# Can't connect phone to computer...



## indestructible (Aug 3, 2009)

So, I just got my first smart phone a couple of days ago, the HTC Thunderbolt. I connected it to my computer (I'm using Windows 7, 32-bit, for what it's worth) to put some music and videos on it. Windows does the "Found new hardware" thing, but before anything is installed, the computer suddenly gets a blue screen error, and restarts...

I tried to find info online about this issue, but I couldn't find anyone that was having the same specific problem. The best info I could find was to download the HTC Sync program, which apparently includes some kind of generic driver for all HTC phones. I did that, plugged my phone in again, but the computer still did the "Found new hardware" process, and blue screen'd.

Blue screen errors aren't very common for me.
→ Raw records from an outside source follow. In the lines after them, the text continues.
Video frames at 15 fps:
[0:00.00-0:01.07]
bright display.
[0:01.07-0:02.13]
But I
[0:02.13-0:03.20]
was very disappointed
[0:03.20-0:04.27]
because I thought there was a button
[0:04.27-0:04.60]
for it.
Last time I kept getting them, it was due to problems I was having with a cheap-o video card, which was a while ago. Even now, I don't get blue screen errors, except for freak incidents like this.

I suppose at the very worst, I can still remove the memory card from the phone, and insert the card into my computer to put files on, but it's very inconvenient, because the card is placed behind the battery on the Thunderbolt, so every time I want to add/ remove files to it, I'll have to dissect the device just to be able to pop the card out.
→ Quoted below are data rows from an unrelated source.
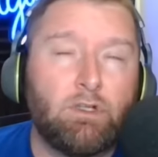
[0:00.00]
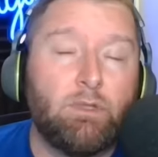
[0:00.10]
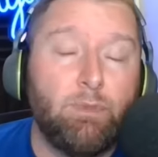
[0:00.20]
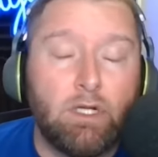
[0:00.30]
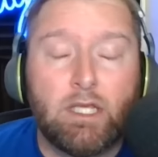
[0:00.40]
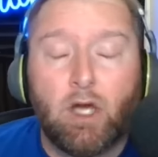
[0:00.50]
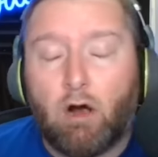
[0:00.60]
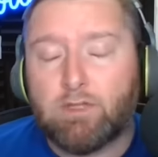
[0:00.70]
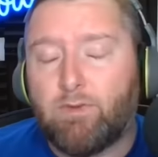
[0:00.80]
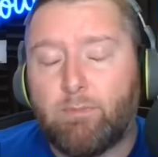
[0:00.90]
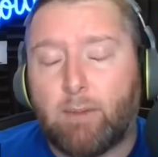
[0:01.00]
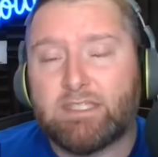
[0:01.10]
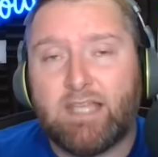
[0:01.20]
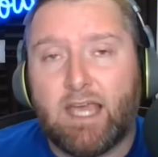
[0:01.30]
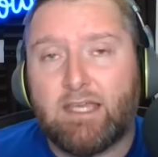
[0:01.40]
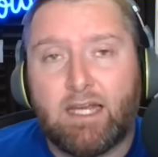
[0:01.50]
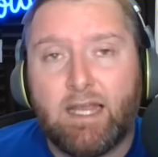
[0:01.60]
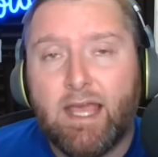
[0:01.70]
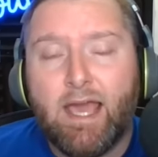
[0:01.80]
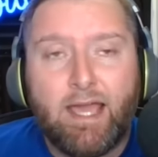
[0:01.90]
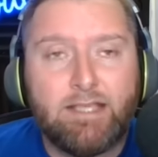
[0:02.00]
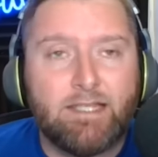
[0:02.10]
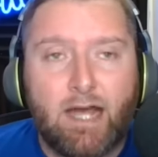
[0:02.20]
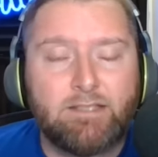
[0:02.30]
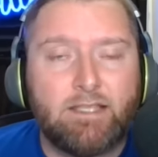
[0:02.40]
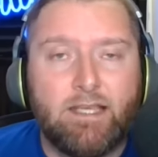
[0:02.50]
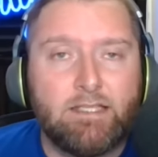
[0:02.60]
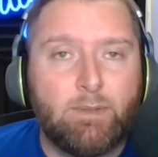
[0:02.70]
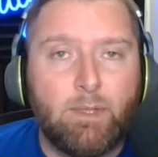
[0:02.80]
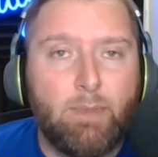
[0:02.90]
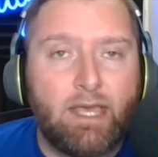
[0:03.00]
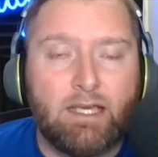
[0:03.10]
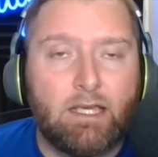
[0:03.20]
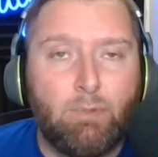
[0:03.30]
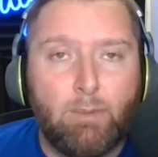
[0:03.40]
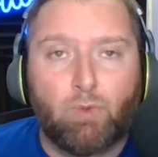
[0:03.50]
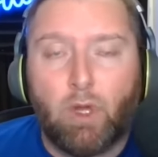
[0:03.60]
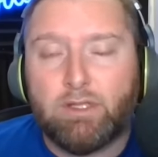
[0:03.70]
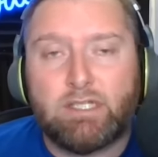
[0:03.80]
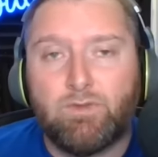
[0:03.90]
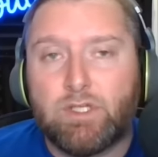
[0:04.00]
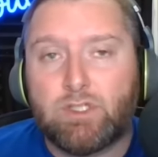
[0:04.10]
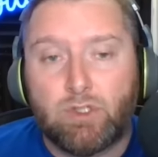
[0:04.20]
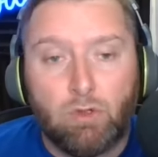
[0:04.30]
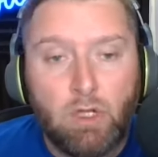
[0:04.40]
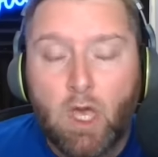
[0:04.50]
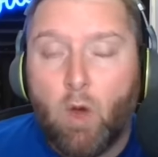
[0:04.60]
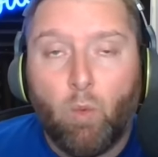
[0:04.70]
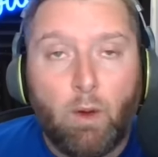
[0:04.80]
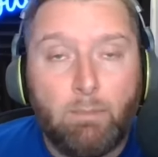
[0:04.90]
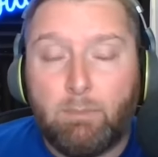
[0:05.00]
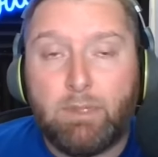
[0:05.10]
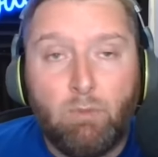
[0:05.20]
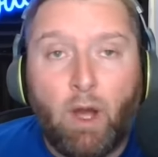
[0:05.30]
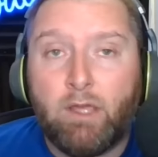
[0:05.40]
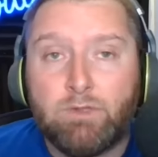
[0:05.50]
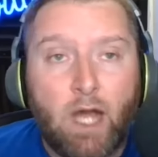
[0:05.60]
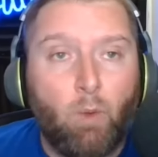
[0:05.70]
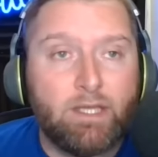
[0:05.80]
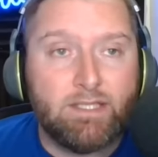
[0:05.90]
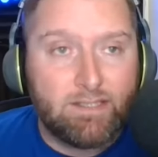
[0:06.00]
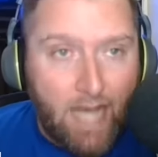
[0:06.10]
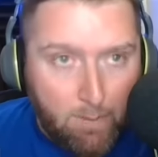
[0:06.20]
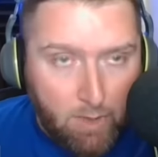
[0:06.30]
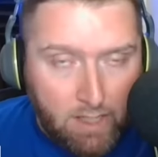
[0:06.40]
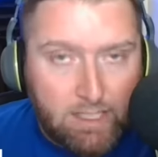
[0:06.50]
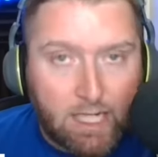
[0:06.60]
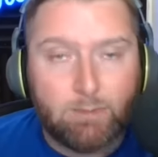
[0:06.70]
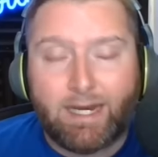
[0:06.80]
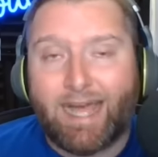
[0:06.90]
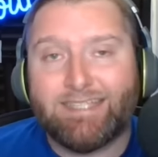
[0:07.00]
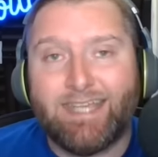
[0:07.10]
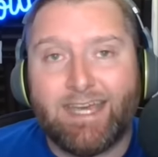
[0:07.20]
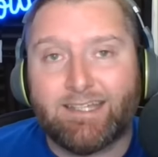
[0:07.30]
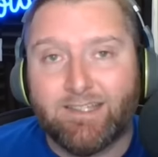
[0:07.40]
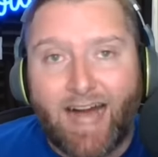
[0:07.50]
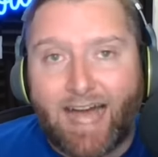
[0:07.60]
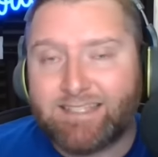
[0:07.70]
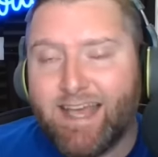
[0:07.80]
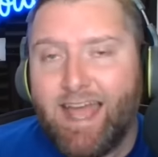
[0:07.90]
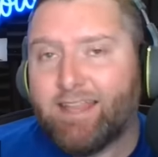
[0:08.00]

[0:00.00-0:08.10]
Community College, if I'm not mistaken, and he's announced that he's going to be making a commitment relatively soon. But BYU's not wasting time. We already talked about Isaiah Glass.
Anyone know why this is happening, and more importantly, how to fix it?


----------



## pharoah (Aug 28, 2006)

here in the second post of this thread has directions on how to.

Thunderbolt's USB drivers - Android Forums


----------



## indestructible (Aug 3, 2009)

Thing is, I barely have enough time to do anything once I connect my phone. The "Found new hardware" thing starts up, but before anything is installed or anything, it goes into a blue screen error and restarts.

It doesn't seem to matter what I select on my phone when I connect, either. The first time, I tried the "mount as hard disk", the second time I opted to use the "charging" option, and the third time, I didn't even select an option on the phone, I just left it alone to see if it made a difference.


----------



## pharoah (Aug 28, 2006)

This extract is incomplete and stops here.